NSLS-II-CHX / CHX_BugReport

Unified issue-tracker for bugs in the data analysis JupyterHub at CHX
BSD 3-Clause "New" or "Revised" License
0 stars 0 forks source link

Kernel stability issue #9

Closed julbrandt closed 7 years ago

julbrandt commented 8 years ago

We are having trouble running through the analysis scripts because the kernel seems to crash frequently. We can reset the kernel, but doing so clears the notebook so that we have to rerun all the code and by the time we get back to where we were prior to resetting, the kernel crashes again.

tacaswell commented 8 years ago

Can you provide any details about the crash?

julbrandt commented 8 years ago

Sorry, I was kind of vague in the original post. I have been trying to run a notebook in my folder called XPCX_GISAXS_June-2016_C60Sam2_93b25d. Recently the notebook has become unresponsive anywhere from 5-30 minutes after starting, which is not long enough to complete. So far, the only way I have found to fix this is to close the notebook and start over again. This is not ideal because then you have to run all the code over again.

I have tried to post a screenshot below of a frozen notebook I just ran. image

This notebook froze after 30 minutes. The code of the cell where it is frozen is just to display the code for a function, so it is not that it is a long calculation. There is no indication in the notebook that anything is wrong, it just looks busy.

Another thing I've noticed however is in the browser tab there is usually a (busy) when a notebook is executing a cell. In this case it said (busy) for a minute or so and then disappeared.

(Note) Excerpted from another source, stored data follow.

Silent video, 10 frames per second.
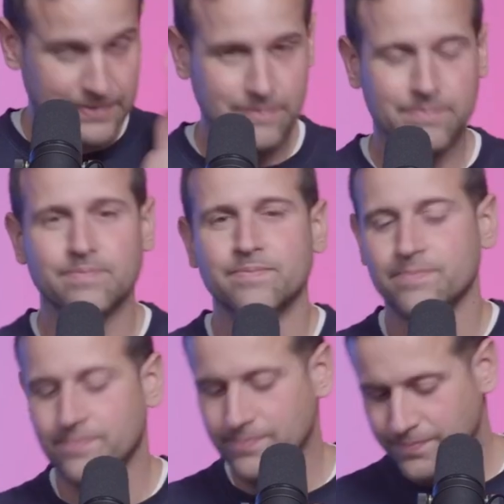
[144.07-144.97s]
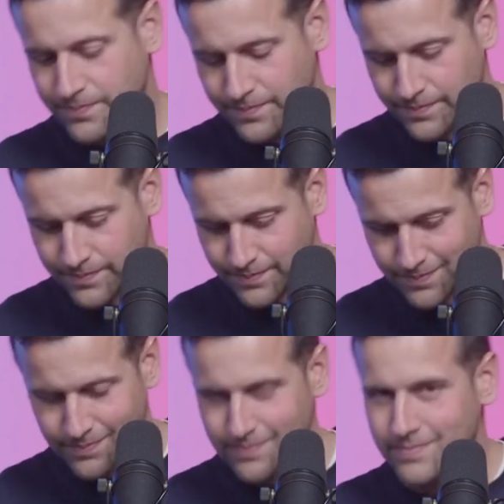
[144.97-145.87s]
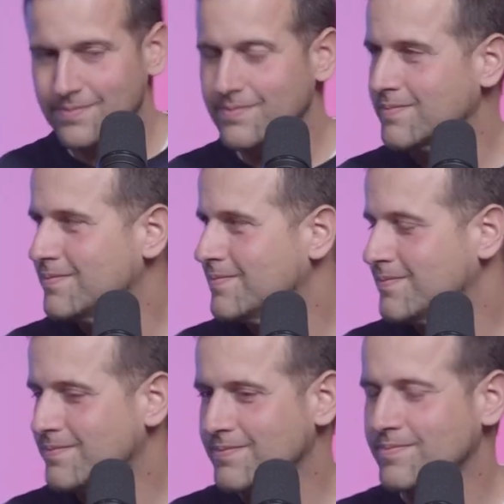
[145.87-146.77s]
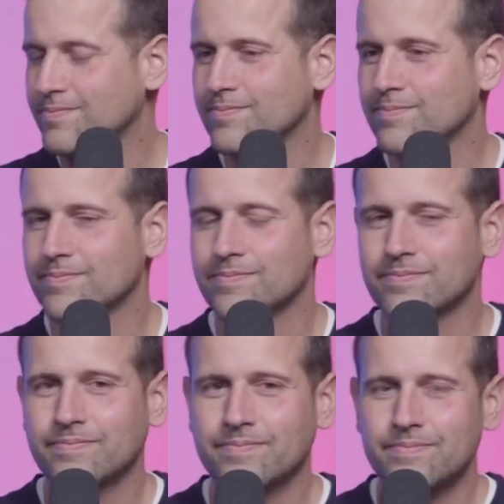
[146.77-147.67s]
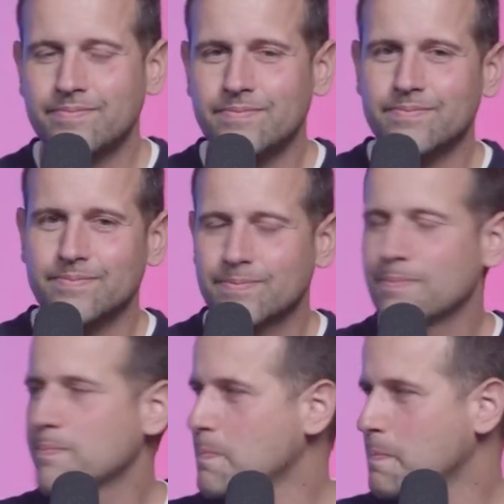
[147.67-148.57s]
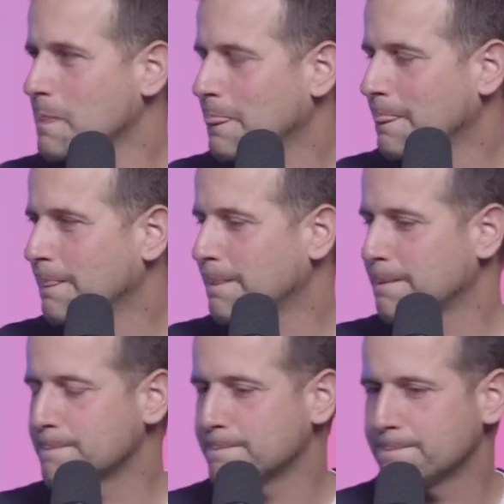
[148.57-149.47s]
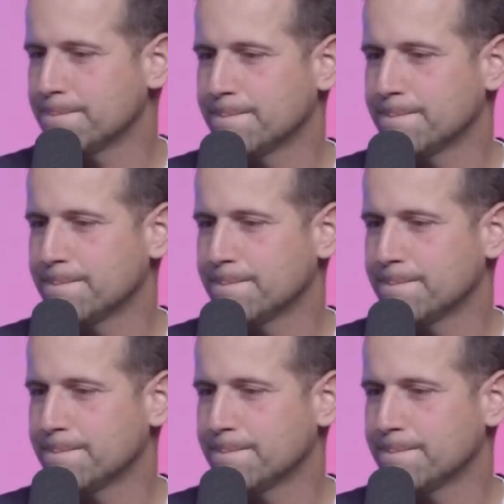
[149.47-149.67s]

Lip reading: [no speech]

I have tried clicking on Reconnect under the Kernel menu, but this didn't work. I have also tried Restart, but get a Dead kernel error message: chx_error_2

tacaswell commented 8 years ago

I have seen this on the CSX machines as well. My guess is that this is a network thing as I could see my kernel still running on the server (by logging into the server and using top) but could not talk to it via the notebook front end.

danielballan commented 8 years ago

This issue is still a mystery. Mizuki and I will probably need to dedicate a day or more to untangle it. In the meantime, for anyone who hasn't heard, use https://notebook-backup.nsls2.bnl.gov, which points to the old deployment that does not seem to have this problem.